Hellraisers Journal – Wednesday June 6, 1900
New York, New York – Garment Workers Meet to Establish International Union

From the New York Tribune of June 4, 1900:

ILGWU Fdg Conv, NY Tb p12, June 4, 1900

An international union of cloakmakers and garment workers was formed in this city yesterday [June 3rd]. Delegates from Philadelphia, Baltimore, Newark and other cities met in convention in the Labor Lyceum, No. 64 East Fourth-st. The new organization will be known as the International Ladies’ Garment Workers’ Union. Officers were elected as follows: Herman Grossman, president; Marcus O. Braff [Bernard Braff], secretary. General Executive Board—Isadore Silverman, Baltimore; Samuel Salat, New York; Joseph Schwarz, Philadelphia; Adolph Schwerger [Schweiger], Philadelphia, and Jacob Leibowitz, Newark.

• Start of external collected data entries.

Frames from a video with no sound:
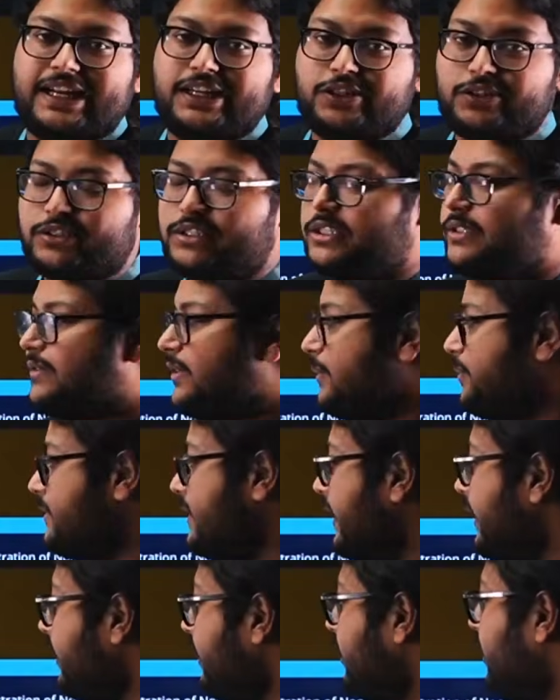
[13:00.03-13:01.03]
on this
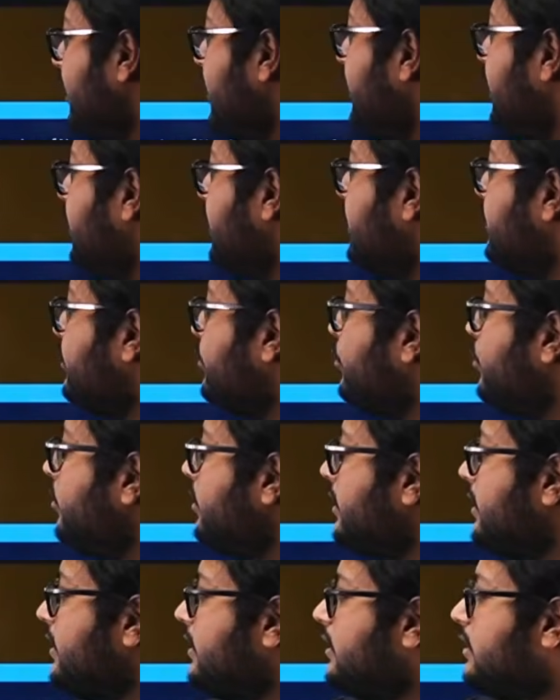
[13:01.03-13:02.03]
website is go
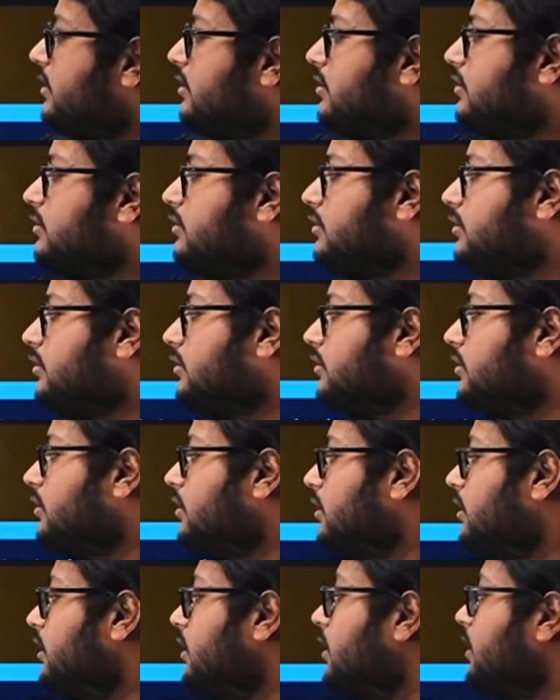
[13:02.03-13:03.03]
here.
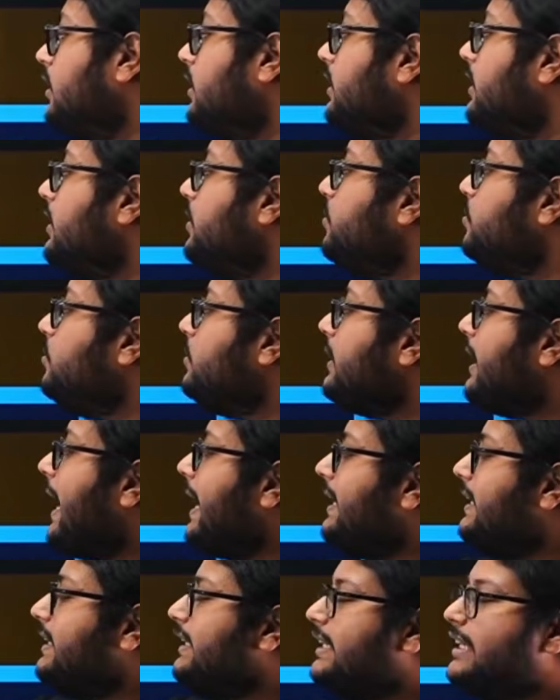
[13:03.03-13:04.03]
New
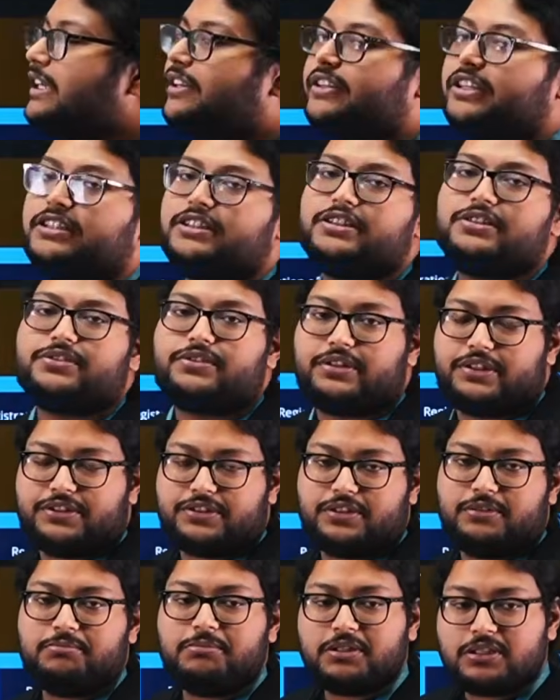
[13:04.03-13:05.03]
candidate registration.
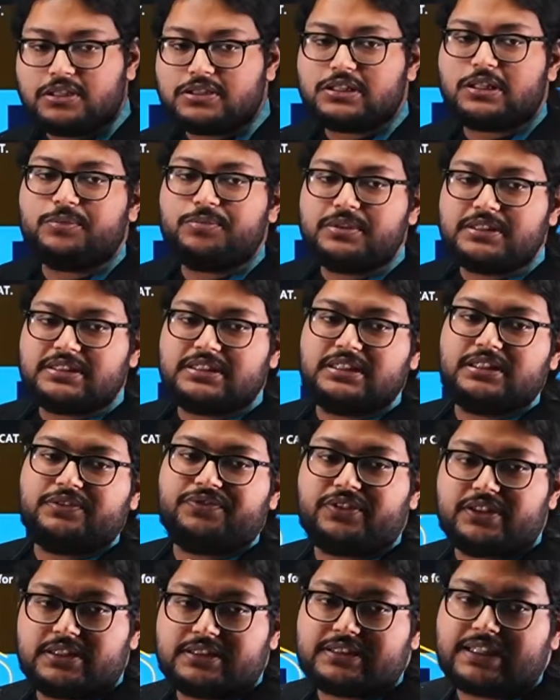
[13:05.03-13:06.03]
Because obviously
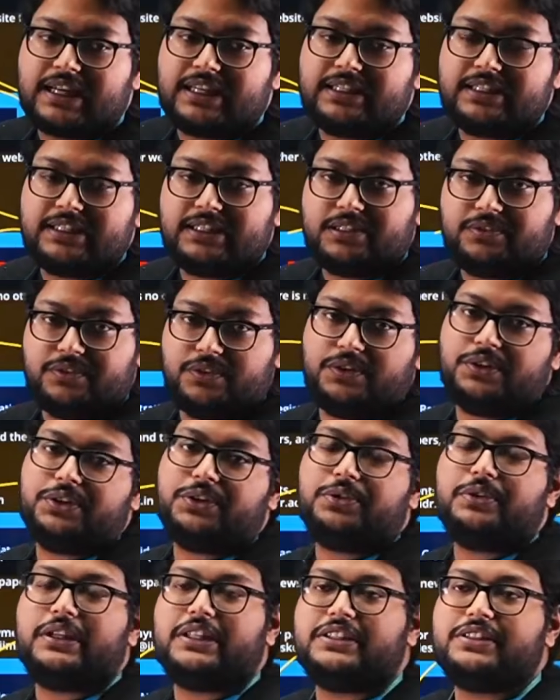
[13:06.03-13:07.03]
first candidate we need
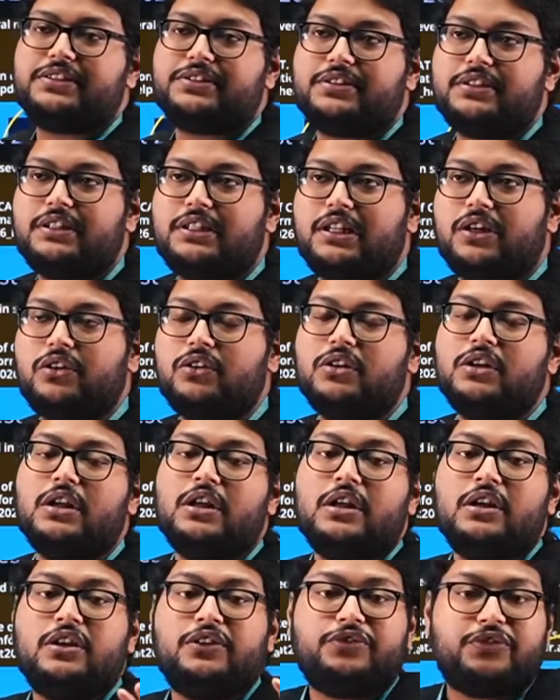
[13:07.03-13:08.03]
to register now.
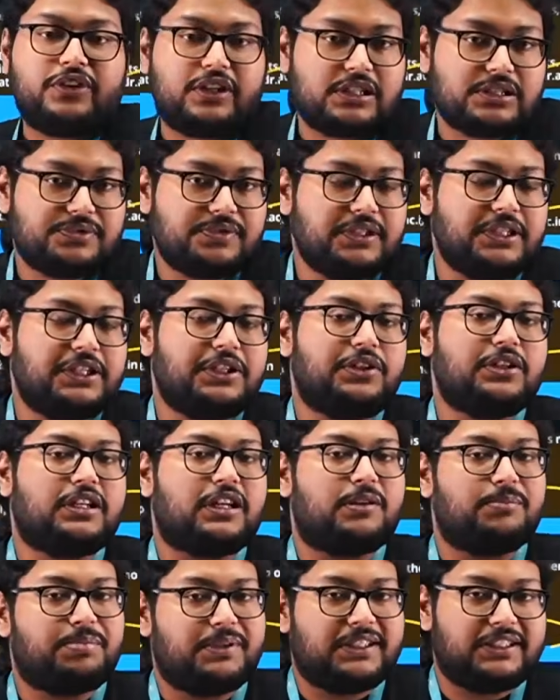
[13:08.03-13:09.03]
First we need to
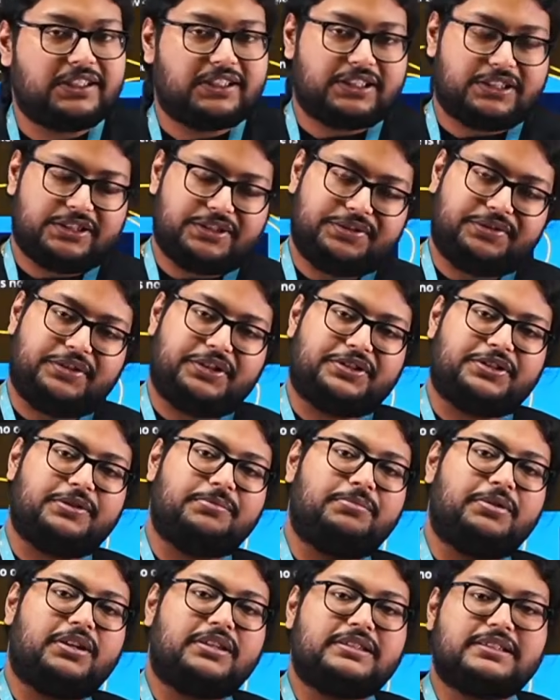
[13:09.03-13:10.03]
complete the registration
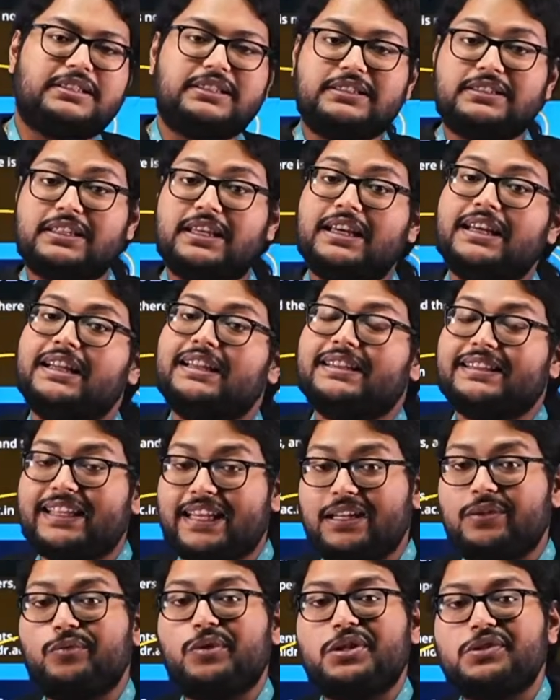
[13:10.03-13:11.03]
process.
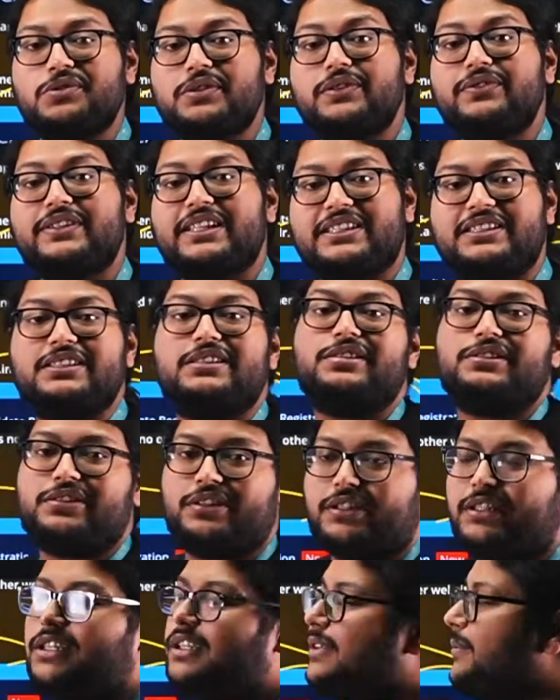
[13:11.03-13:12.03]
Then once we've
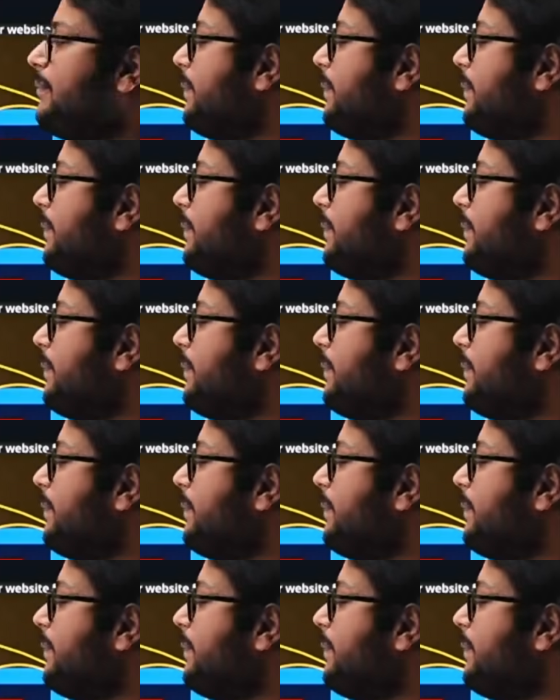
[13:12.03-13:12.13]
registered,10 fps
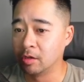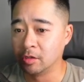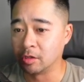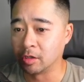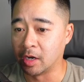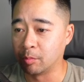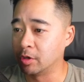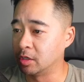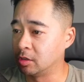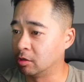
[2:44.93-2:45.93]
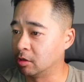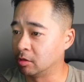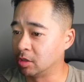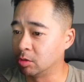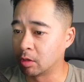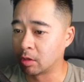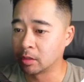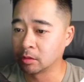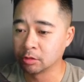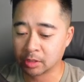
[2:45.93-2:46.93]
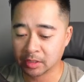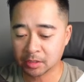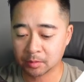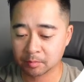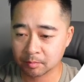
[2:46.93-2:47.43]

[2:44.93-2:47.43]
You can now put in your URL address.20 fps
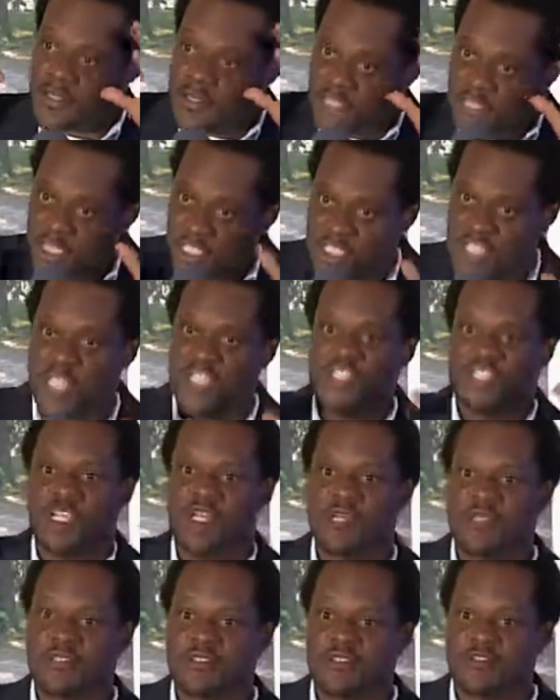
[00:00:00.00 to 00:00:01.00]

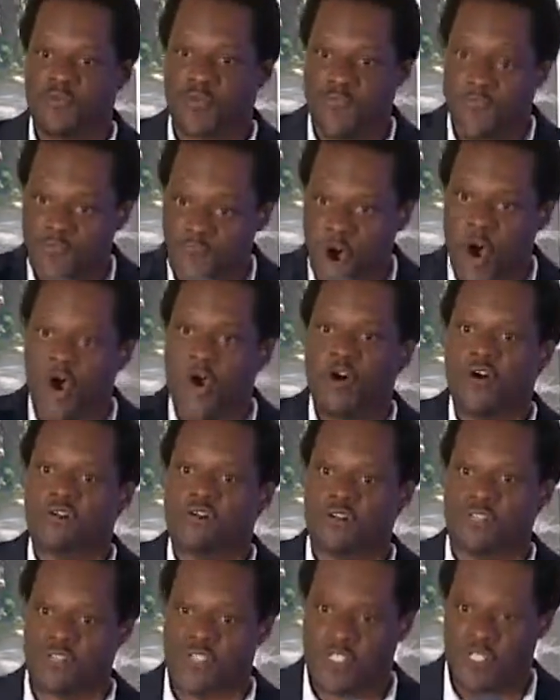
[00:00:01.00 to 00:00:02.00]
detentions, referrals,
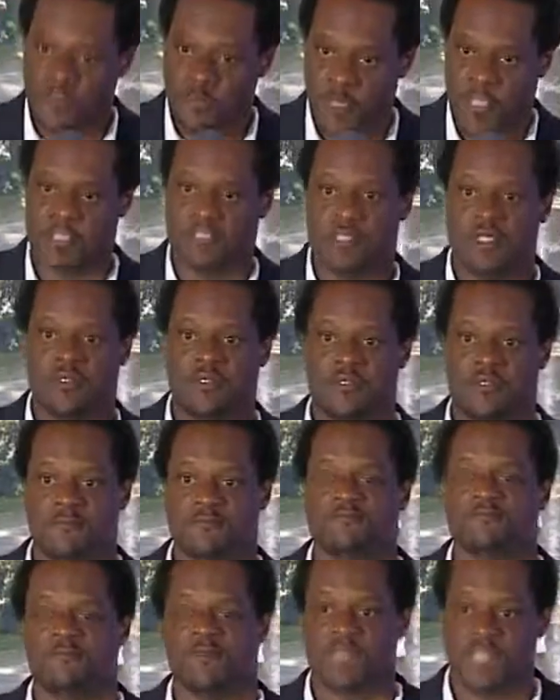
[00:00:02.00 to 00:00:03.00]
suspensions.
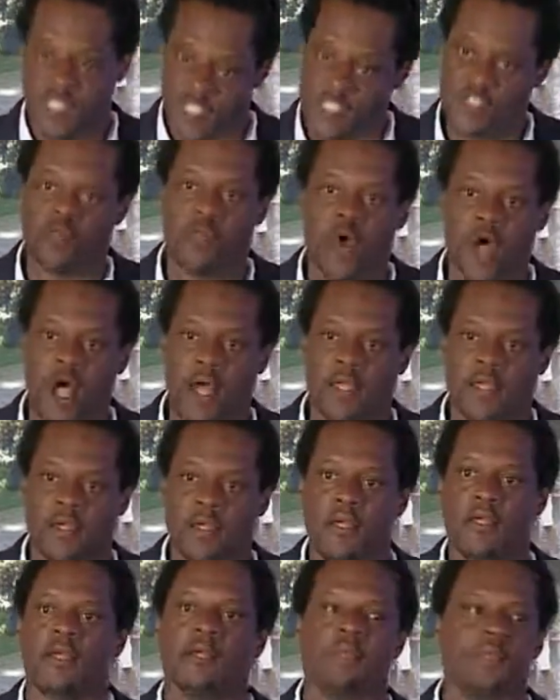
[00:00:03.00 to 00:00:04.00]
This is why,
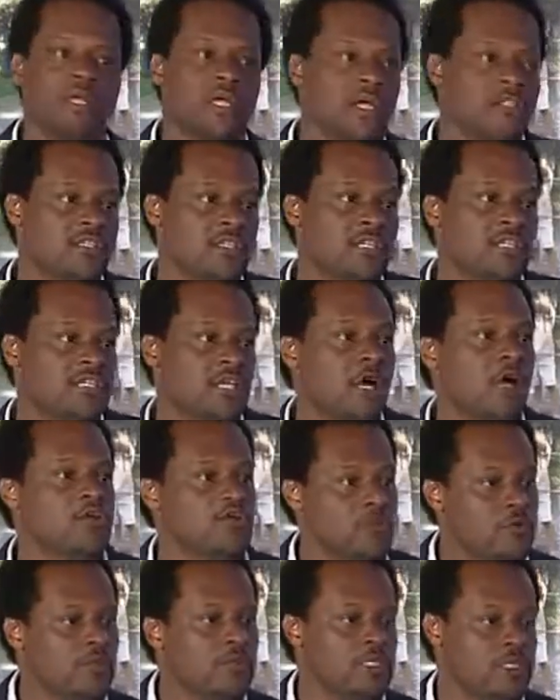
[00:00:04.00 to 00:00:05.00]
because of these
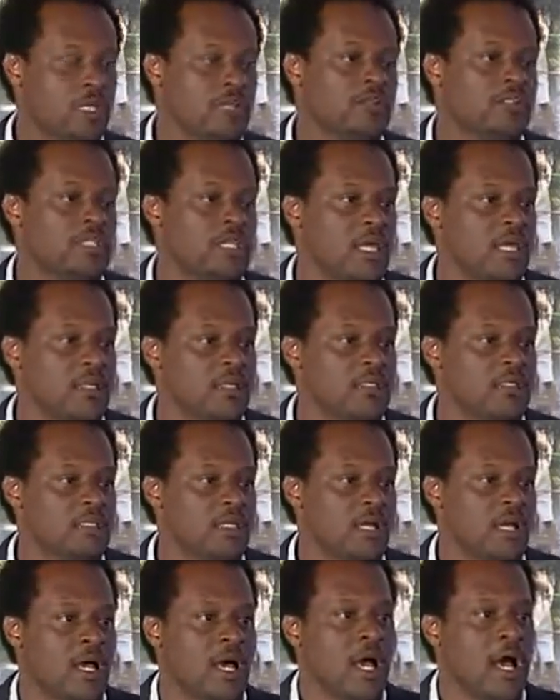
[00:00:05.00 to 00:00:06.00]
cultural misunderstandings.
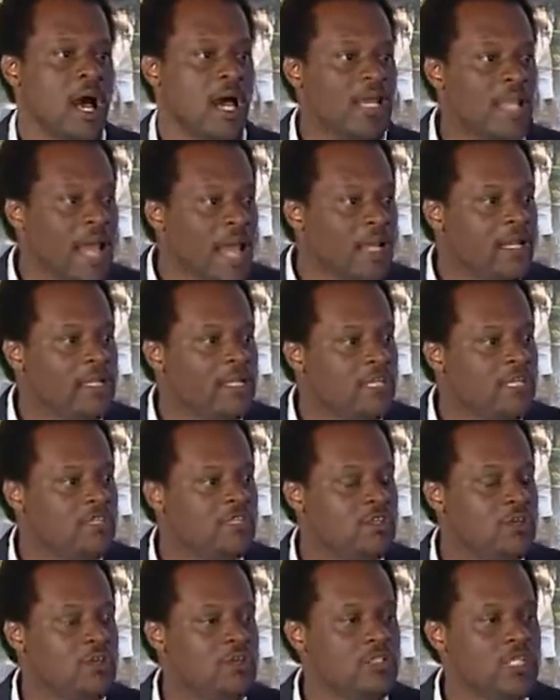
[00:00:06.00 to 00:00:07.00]
A lot of these
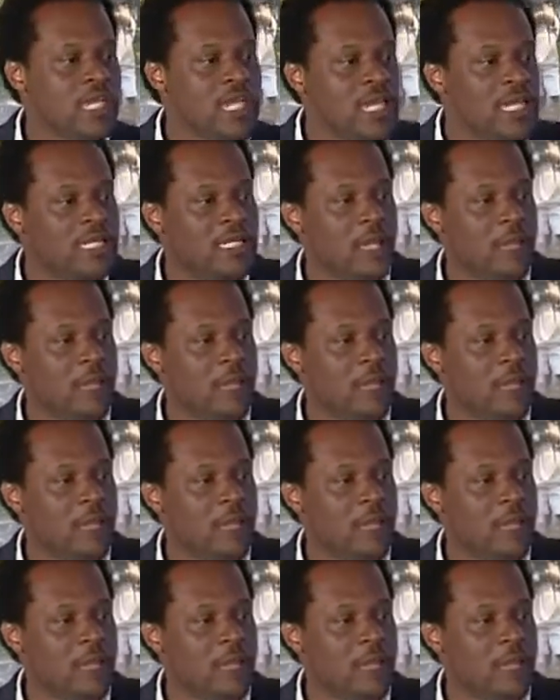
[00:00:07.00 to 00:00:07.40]
students end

President Grossman said that the principal objects of the organization included agitation for the adoption of union labels on all manufactured garments and the regulation of prices when feasible. It is expected that local unions will not only be formed in cities in the United States, but also in Canada. Between forty thousand and fifty thousand garment workers, the president said, would be represented in the new National body. The convention will be continued to-day.